Records drawn from a dataset:
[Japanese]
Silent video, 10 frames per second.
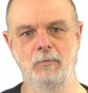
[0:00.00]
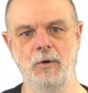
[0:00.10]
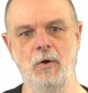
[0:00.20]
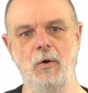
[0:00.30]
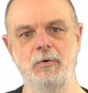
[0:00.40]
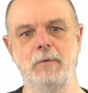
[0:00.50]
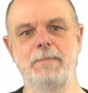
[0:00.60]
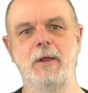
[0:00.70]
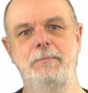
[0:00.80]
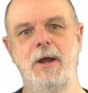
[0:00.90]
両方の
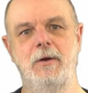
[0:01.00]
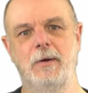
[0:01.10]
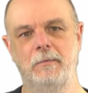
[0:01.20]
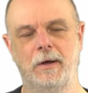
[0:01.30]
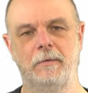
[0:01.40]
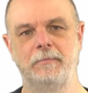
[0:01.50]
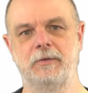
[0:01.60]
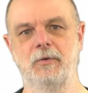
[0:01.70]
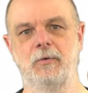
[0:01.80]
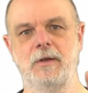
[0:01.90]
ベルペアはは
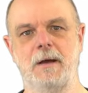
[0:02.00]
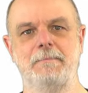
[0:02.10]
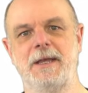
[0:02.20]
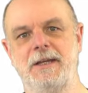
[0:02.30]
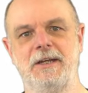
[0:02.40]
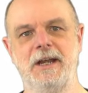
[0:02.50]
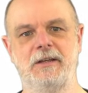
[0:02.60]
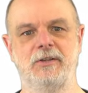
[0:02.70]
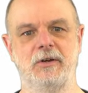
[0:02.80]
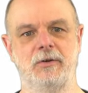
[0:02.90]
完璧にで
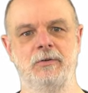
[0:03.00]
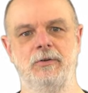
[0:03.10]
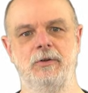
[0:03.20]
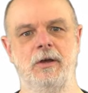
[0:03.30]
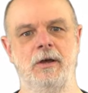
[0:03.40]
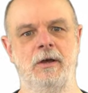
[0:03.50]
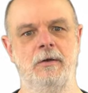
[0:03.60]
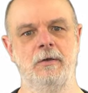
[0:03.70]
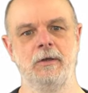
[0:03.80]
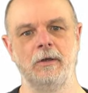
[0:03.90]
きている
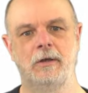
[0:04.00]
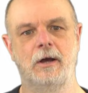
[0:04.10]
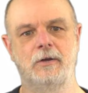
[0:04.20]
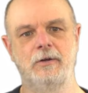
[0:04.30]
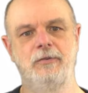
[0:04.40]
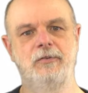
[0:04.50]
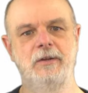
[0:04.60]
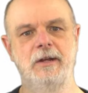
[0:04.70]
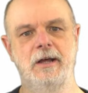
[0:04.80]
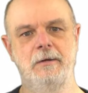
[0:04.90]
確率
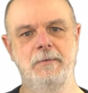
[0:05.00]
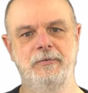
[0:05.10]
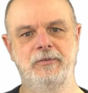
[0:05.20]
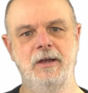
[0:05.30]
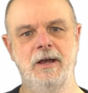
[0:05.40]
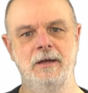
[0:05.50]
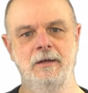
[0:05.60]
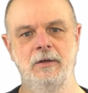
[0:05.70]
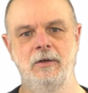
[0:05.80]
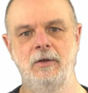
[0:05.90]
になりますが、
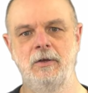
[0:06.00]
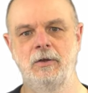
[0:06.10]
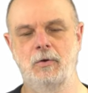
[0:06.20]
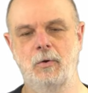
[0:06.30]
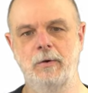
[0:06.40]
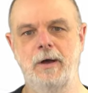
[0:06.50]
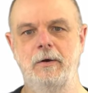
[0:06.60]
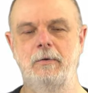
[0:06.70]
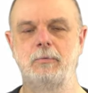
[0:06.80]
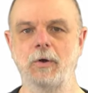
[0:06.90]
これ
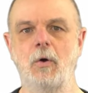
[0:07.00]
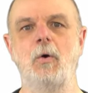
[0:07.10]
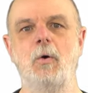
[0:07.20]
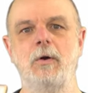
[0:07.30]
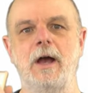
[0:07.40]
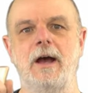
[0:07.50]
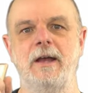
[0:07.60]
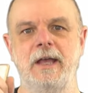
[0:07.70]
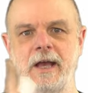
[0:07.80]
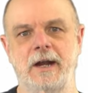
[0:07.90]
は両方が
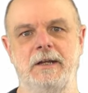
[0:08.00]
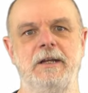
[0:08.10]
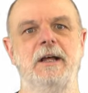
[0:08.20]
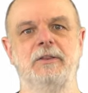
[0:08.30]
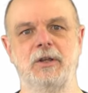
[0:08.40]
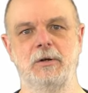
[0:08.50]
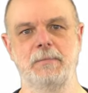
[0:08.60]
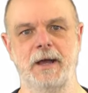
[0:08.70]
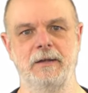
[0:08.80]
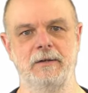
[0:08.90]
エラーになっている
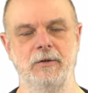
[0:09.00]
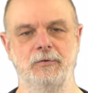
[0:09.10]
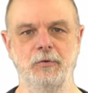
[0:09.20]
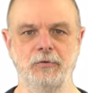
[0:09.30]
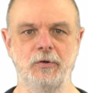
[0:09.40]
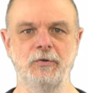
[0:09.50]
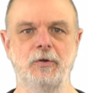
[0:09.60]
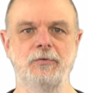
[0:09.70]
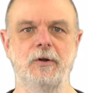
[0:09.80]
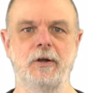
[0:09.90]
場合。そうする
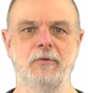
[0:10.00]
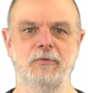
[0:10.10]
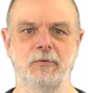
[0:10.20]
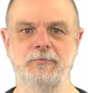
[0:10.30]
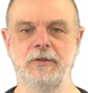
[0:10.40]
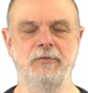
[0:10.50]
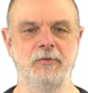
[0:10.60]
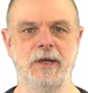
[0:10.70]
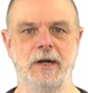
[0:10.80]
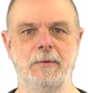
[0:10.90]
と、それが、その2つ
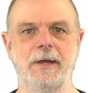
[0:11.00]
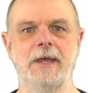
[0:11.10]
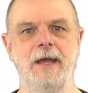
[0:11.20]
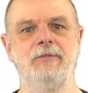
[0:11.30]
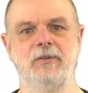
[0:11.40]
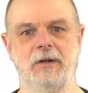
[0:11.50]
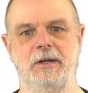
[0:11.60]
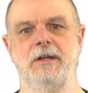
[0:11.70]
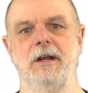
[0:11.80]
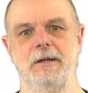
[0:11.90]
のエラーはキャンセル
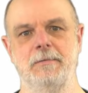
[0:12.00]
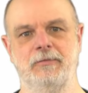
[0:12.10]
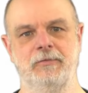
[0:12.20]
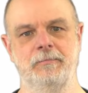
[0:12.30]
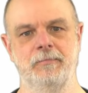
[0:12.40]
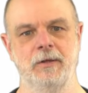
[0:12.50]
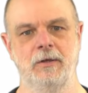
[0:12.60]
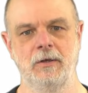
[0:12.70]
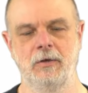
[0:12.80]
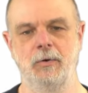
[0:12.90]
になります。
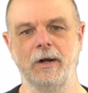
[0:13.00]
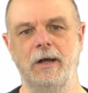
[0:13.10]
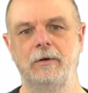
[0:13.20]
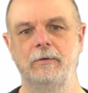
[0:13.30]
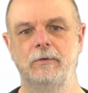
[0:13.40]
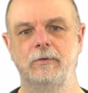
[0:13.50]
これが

TASK ITEM: Return the entries unchanged, save for the pictures, which do not belong in the copy.

EXERCISE ANSWER:
[Japanese]
Silent video, 10 frames per second.
[0:00.00]
[0:00.10]
[0:00.20]
[0:00.30]
[0:00.40]
[0:00.50]
[0:00.60]
[0:00.70]
[0:00.80]
[0:00.90]
両方の
[0:01.00]
[0:01.10]
[0:01.20]
[0:01.30]
[0:01.40]
[0:01.50]
[0:01.60]
[0:01.70]
[0:01.80]
[0:01.90]
ベルペアはは
[0:02.00]
[0:02.10]
[0:02.20]
[0:02.30]
[0:02.40]
[0:02.50]
[0:02.60]
[0:02.70]
[0:02.80]
[0:02.90]
完璧にで
[0:03.00]
[0:03.10]
[0:03.20]
[0:03.30]
[0:03.40]
[0:03.50]
[0:03.60]
[0:03.70]
[0:03.80]
[0:03.90]
きている
[0:04.00]
[0:04.10]
[0:04.20]
[0:04.30]
[0:04.40]
[0:04.50]
[0:04.60]
[0:04.70]
[0:04.80]
[0:04.90]
確率
[0:05.00]
[0:05.10]
[0:05.20]
[0:05.30]
[0:05.40]
[0:05.50]
[0:05.60]
[0:05.70]
[0:05.80]
[0:05.90]
になりますが、
[0:06.00]
[0:06.10]
[0:06.20]
[0:06.30]
[0:06.40]
[0:06.50]
[0:06.60]
[0:06.70]
[0:06.80]
[0:06.90]
これ
[0:07.00]
[0:07.10]
[0:07.20]
[0:07.30]
[0:07.40]
[0:07.50]
[0:07.60]
[0:07.70]
[0:07.80]
[0:07.90]
は両方が
[0:08.00]
[0:08.10]
[0:08.20]
[0:08.30]
[0:08.40]
[0:08.50]
[0:08.60]
[0:08.70]
[0:08.80]
[0:08.90]
エラーになっている
[0:09.00]
[0:09.10]
[0:09.20]
[0:09.30]
[0:09.40]
[0:09.50]
[0:09.60]
[0:09.70]
[0:09.80]
[0:09.90]
場合。そうする
[0:10.00]
[0:10.10]
[0:10.20]
[0:10.30]
[0:10.40]
[0:10.50]
[0:10.60]
[0:10.70]
[0:10.80]
[0:10.90]
と、それが、その2つ
[0:11.00]
[0:11.10]
[0:11.20]
[0:11.30]
[0:11.40]
[0:11.50]
[0:11.60]
[0:11.70]
[0:11.80]
[0:11.90]
のエラーはキャンセル
[0:12.00]
[0:12.10]
[0:12.20]
[0:12.30]
[0:12.40]
[0:12.50]
[0:12.60]
[0:12.70]
[0:12.80]
[0:12.90]
になります。
[0:13.00]
[0:13.10]
[0:13.20]
[0:13.30]
[0:13.40]
[0:13.50]
これが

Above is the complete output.